* _DATA UNDER STUDY_
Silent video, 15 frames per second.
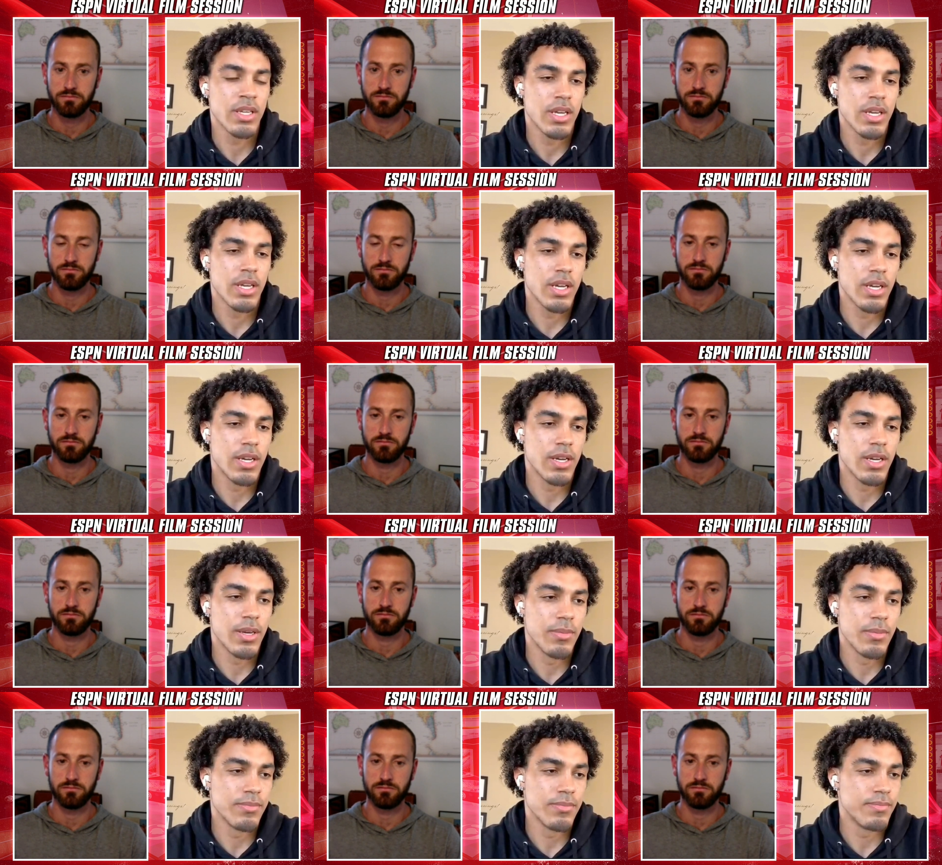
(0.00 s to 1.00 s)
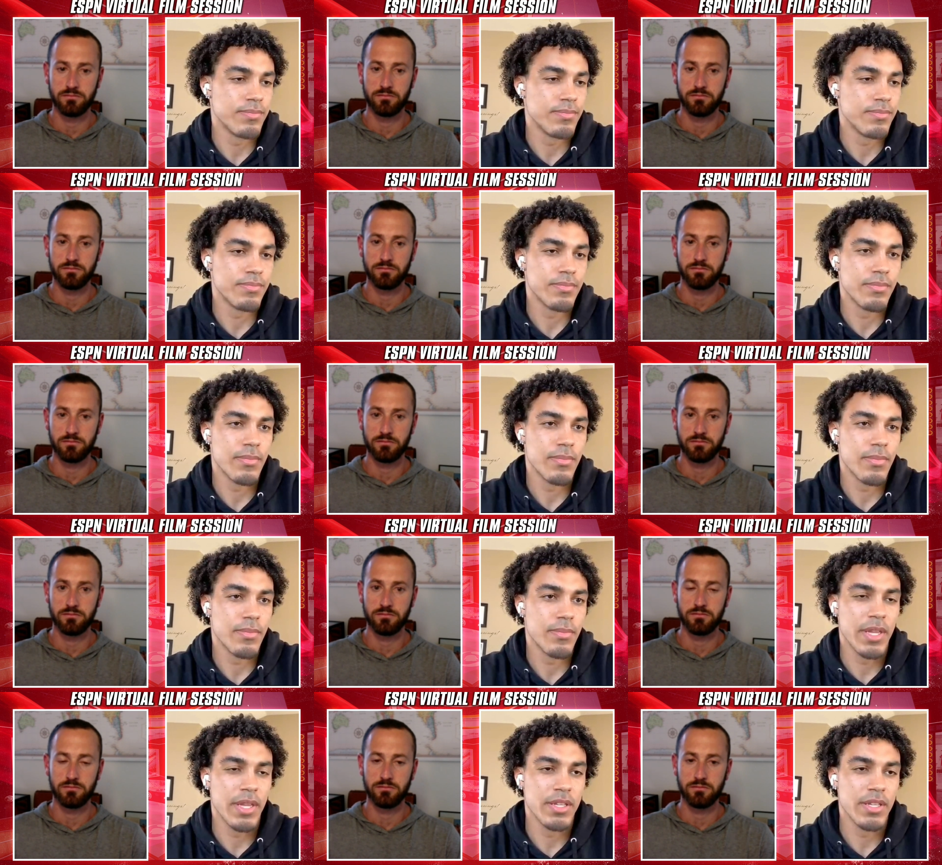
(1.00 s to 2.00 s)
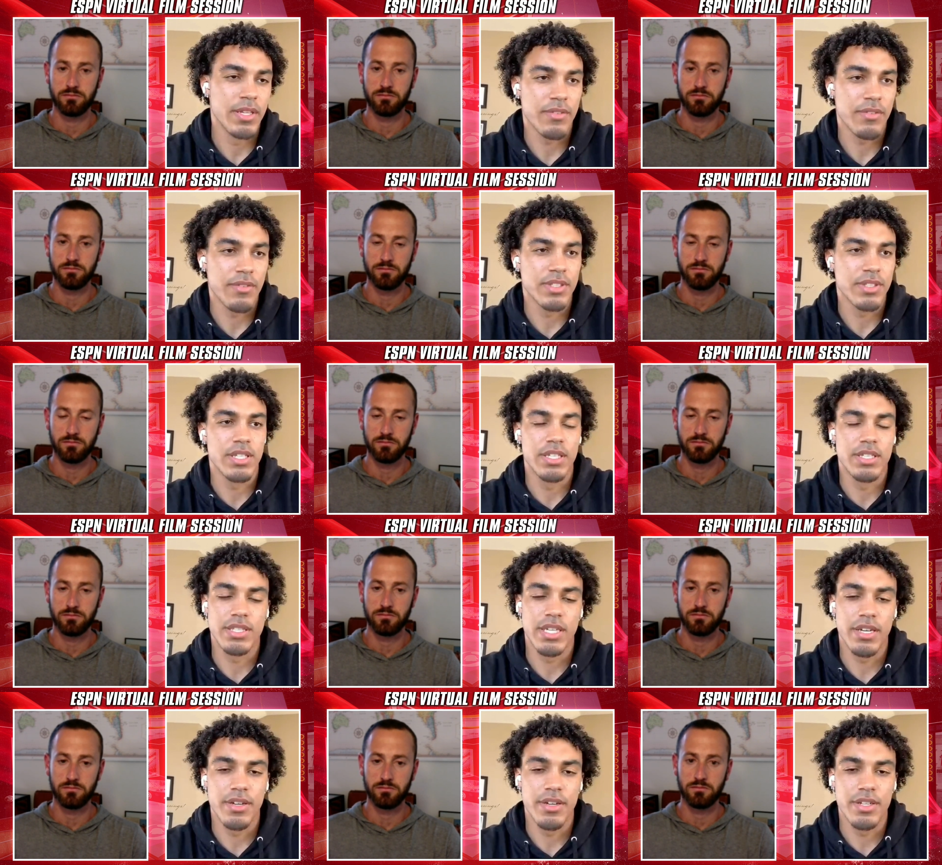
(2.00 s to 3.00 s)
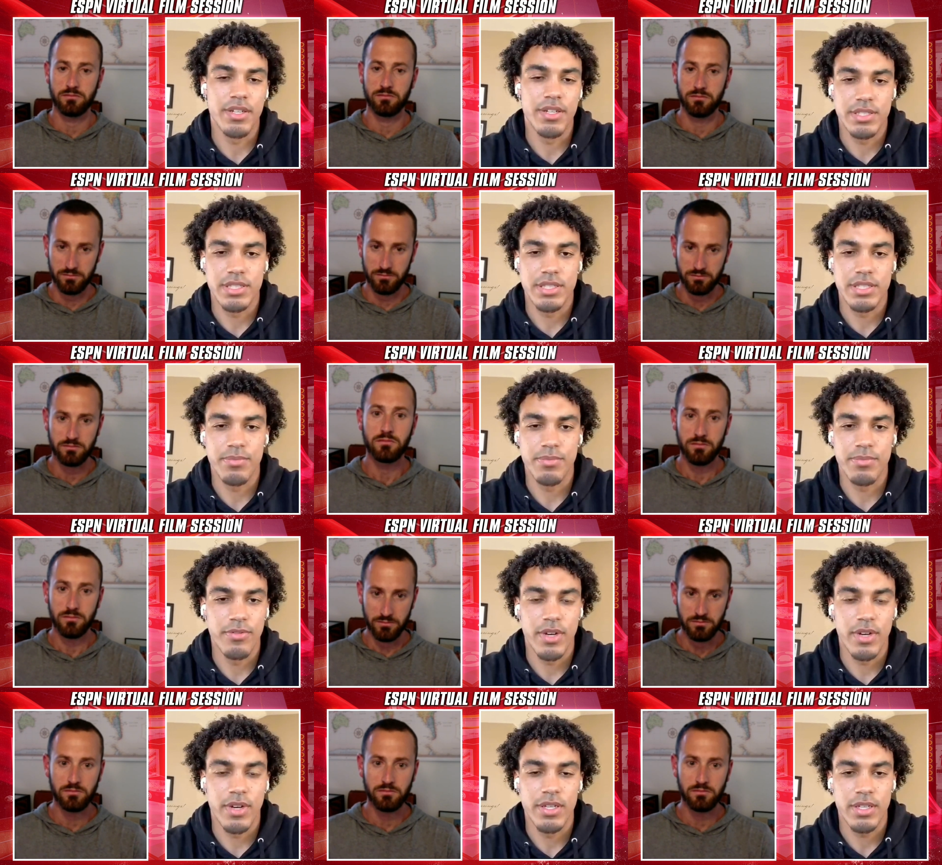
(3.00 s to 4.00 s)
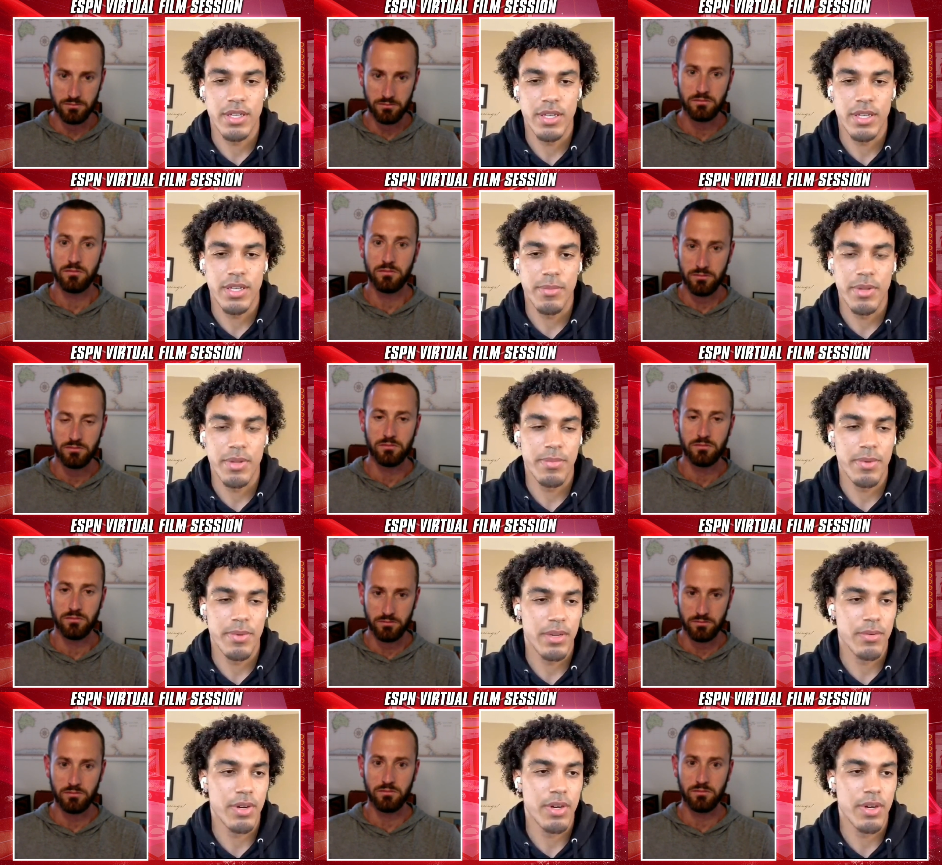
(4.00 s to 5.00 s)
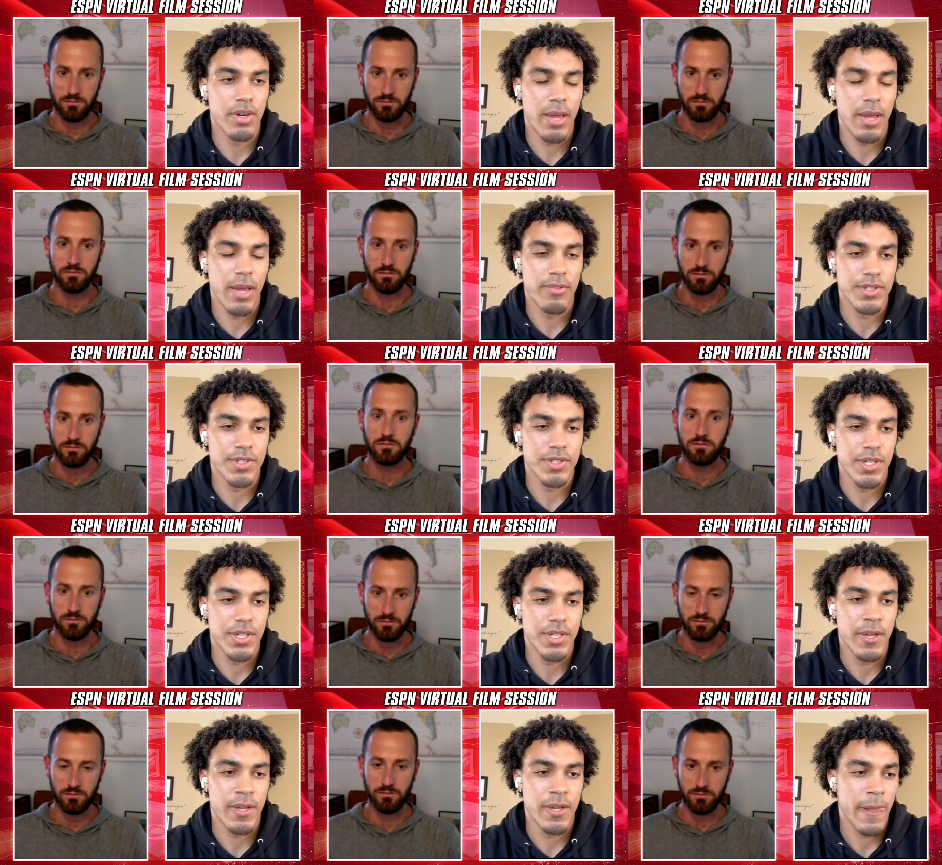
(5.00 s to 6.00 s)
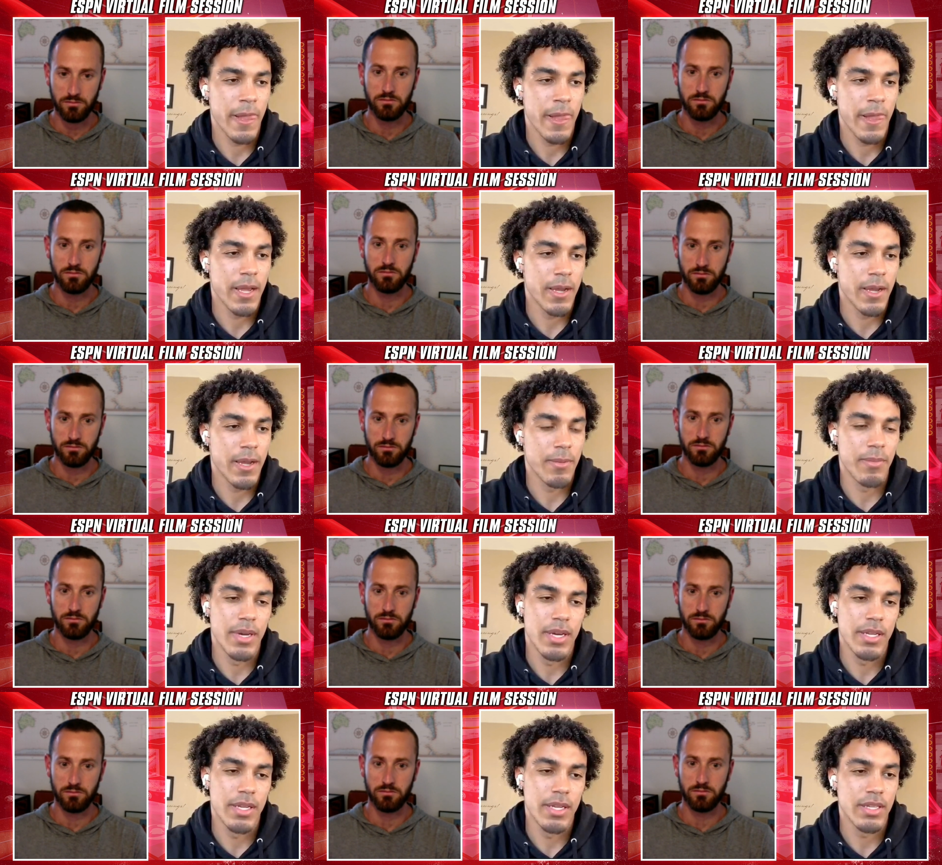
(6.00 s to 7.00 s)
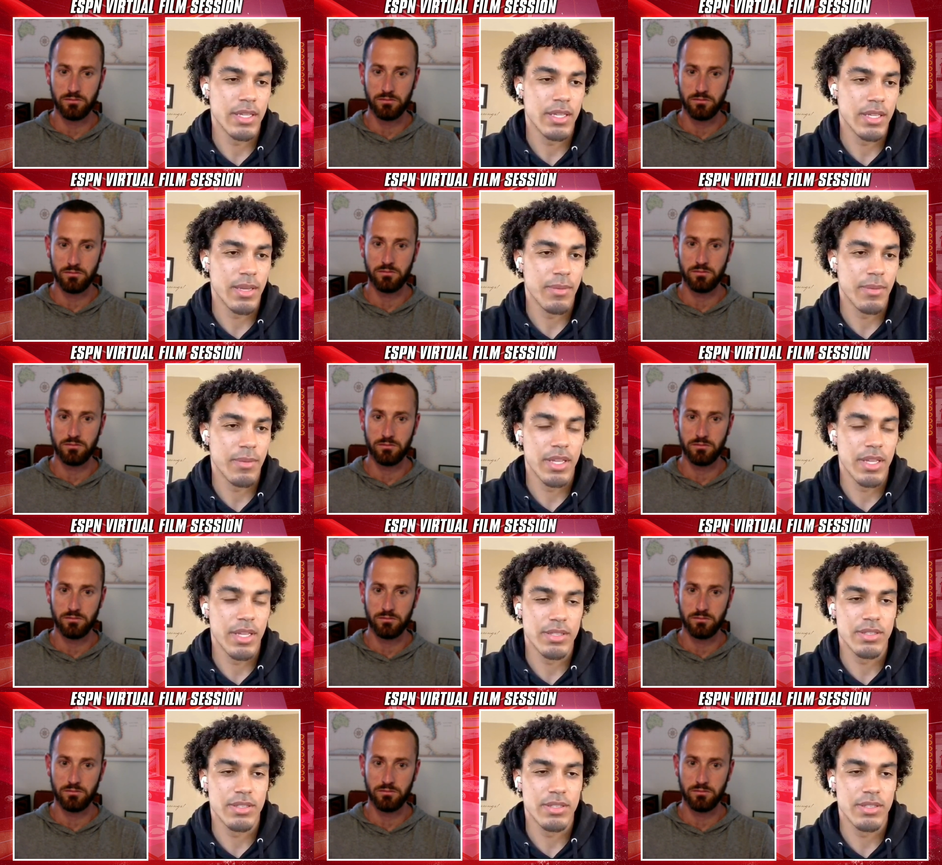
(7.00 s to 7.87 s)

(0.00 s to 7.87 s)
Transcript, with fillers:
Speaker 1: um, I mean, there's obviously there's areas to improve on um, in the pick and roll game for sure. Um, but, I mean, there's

* _EXERCISE REQUIREMENTS_
With every picture removed, give the entries above again exactly.

* _RESULT OF THIS EXERCISE_
Silent video, 15 frames per second.
(0.00 s to 1.00 s)
(1.00 s to 2.00 s)
(2.00 s to 3.00 s)
(3.00 s to 4.00 s)
(4.00 s to 5.00 s)
(5.00 s to 6.00 s)
(6.00 s to 7.00 s)
(7.00 s to 7.87 s)

(0.00 s to 7.87 s)
Transcript, with fillers:
Speaker 1: um, I mean, there's obviously there's areas to improve on um, in the pick and roll game for sure. Um, but, I mean, there's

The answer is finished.